His purpose was to establish in the mountain fastnesses near Harper's Ferry a fugitive slave camp which a few men could easily defend while the rest of those coming into it could be run off to Canada and freedom with ease and certainty. In effect he contemplated a general insurrection of the slaves, their concentration in easily defensible mountain camps and their removal to Canada from these military posts as rapidly as that end could be accomplished.

This program if successful could have resulted in nothing less than a slave insurrection and a bloody servile war.

But John Brown's program failed of its accomplishment for two reasons. There was far less of active discontent among the negroes of northern Virginia than John Brown had supposed. Most of those negroes in fact were entirely satisfied with their condition and treatment and so they refused to flee to him for rescue from an oppression which they did not feel.

It is noteworthy that Frederick Douglass, the ablest representative of the negro race and by all odds the ablest negro representative of abolitionism, disapproved and discouraged John Brown's enterprise. Especially Frederick Douglass advised against John Brown's policy of making war upon the United States. That was the second and the controlling cause of his failure. It seems to have been his thought that with the country in the tempestuous condition it was then in he might hopefully assail the National Government itself and that in such an assault he would have behind him the entire Northern people. How badly he misunderstood the signs of the times the events clearly show.

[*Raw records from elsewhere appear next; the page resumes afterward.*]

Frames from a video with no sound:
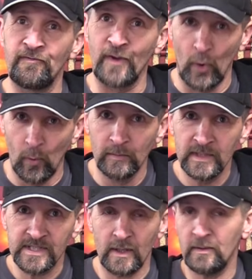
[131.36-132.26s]
fuel.
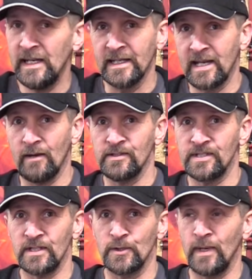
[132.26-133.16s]
So in a garage
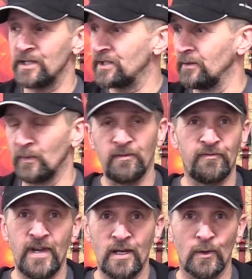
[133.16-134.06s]
situation with
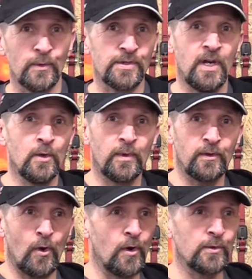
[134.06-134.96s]
vehicles,
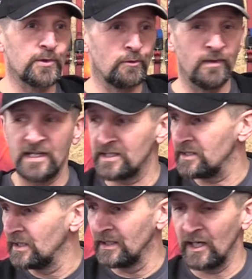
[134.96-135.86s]
with oils,
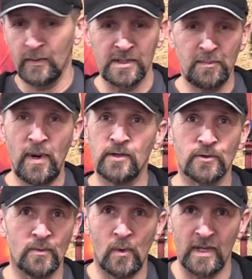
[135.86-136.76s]
grease, liquids,
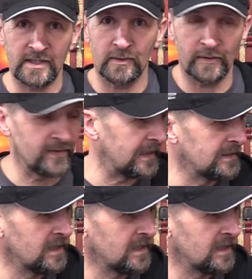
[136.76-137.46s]
petrol, all that sort of thing,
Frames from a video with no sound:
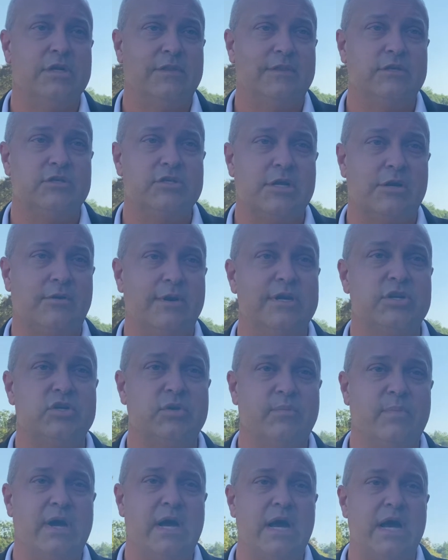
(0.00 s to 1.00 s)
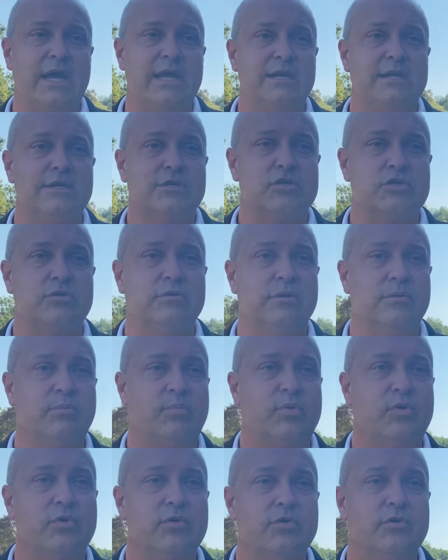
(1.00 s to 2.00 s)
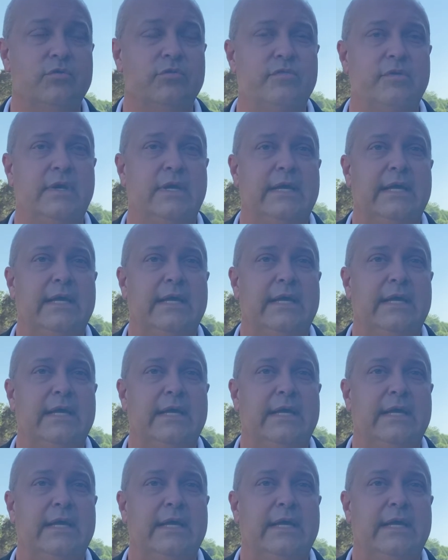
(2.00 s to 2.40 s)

and the generation behind us to improve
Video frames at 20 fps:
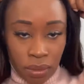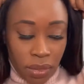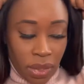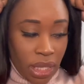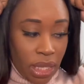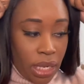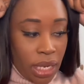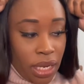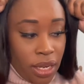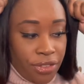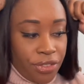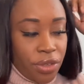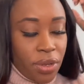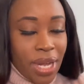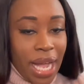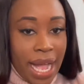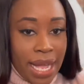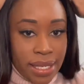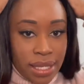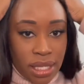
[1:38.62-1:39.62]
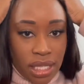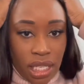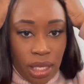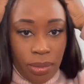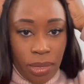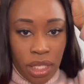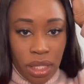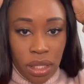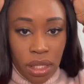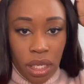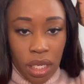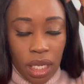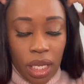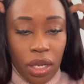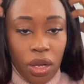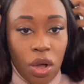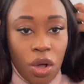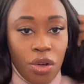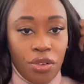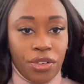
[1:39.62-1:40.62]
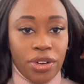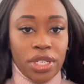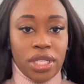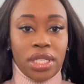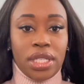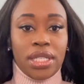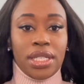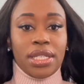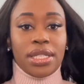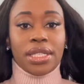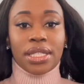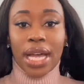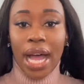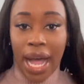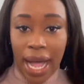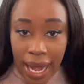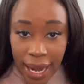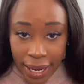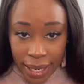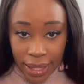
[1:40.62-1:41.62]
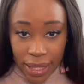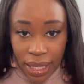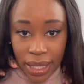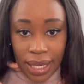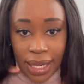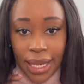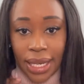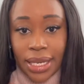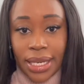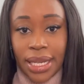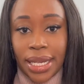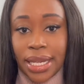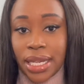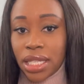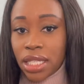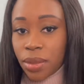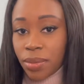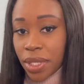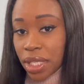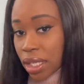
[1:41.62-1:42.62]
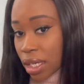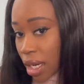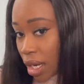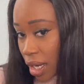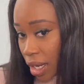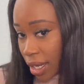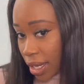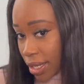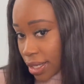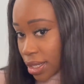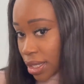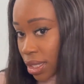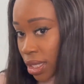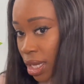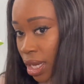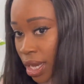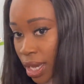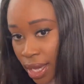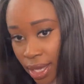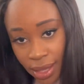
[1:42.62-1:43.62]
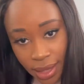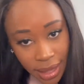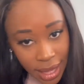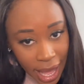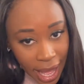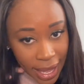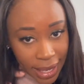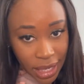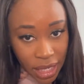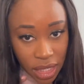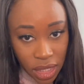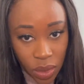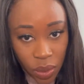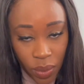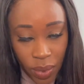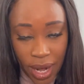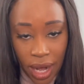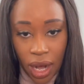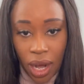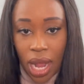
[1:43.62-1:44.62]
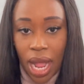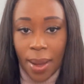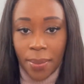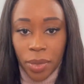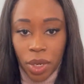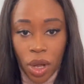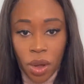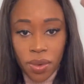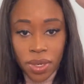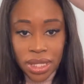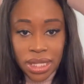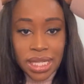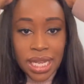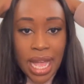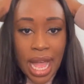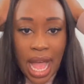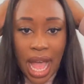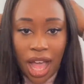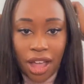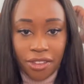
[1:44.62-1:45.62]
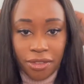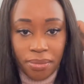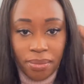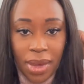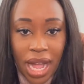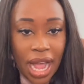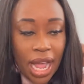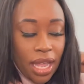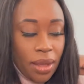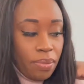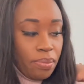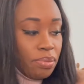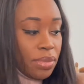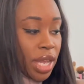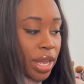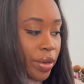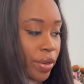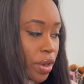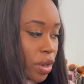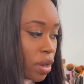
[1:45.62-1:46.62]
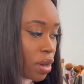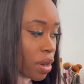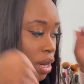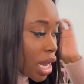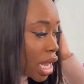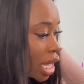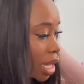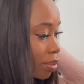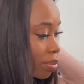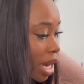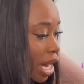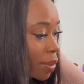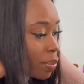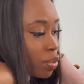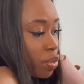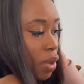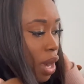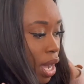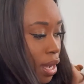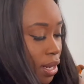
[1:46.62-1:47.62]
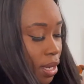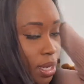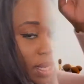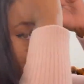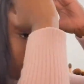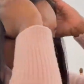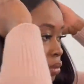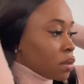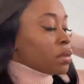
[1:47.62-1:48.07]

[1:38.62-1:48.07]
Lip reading: And if you guys see me looking over to the side, it is because that is where I'm going to have my mirror and my products.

On the 16th of October, 1859, he marched with eighteen men upon the undefended United States arsenal at Harper's Ferry, broke down its doors and took forcible possession of the premises.

This in itself was an easy thing to do for the reason that the Government, seeing no occasion to apprehend violence of such sort, had made no adequate provision for the defense of its arsenal. But John Brown's act was a direct, open, and flagrant levying of war against the United States and it was promptly treated as such by the Government at Washington. A force of marines was sent to Harper's Ferry to eject the intruder and to repossess the national arsenal.

There was a little skirmish. Many of John Brown's men were killed and he and his surviving companions were promptly made prisoners, tried for treason, convicted and hanged.

In the number of men engaged, in the amount of damage done, and in its immediate consequences this raid of John Brown's was a matter of no moment whatever. It was conspicuously a failure so far as its ulterior purpose of inducing slaves to flee from bondage and engage in insurrection was concerned. It was still more conspicuously a failure in so far as it meant war upon the United States. A single company of marines brought it to an end without the necessity of calling in any larger force. But the raid had a very important influence nevertheless, upon the future history of the country.

It illustrated and emphasized as no previous event had done, the implacability of the sentiment hostile to slavery. It demonstrated, as the fact had never been demonstrated before, the hopelessly irrepressible character of the controversy concerning slavery. It alarmed and angered the South as it had never been alarmed and angered before. It indicated to the Southern people the fact that there were agencies active at the North which would stop at nothing that might help to the abolition of slavery; that even a servile war, with all the brutality and bloodthirstiness that servile war must mean to the South, was lightly contemplated by a certain and rapidly growing Northern opinion, as a legitimate means for the accomplishment of abolition. It indicated an implacability of sentiment against which there seemed to be no defense except in that dissolution of the Union which the extremists on both sides had so long and so freely invoked as a remedy for the hopeless division of the Republic into two antagonistic camps.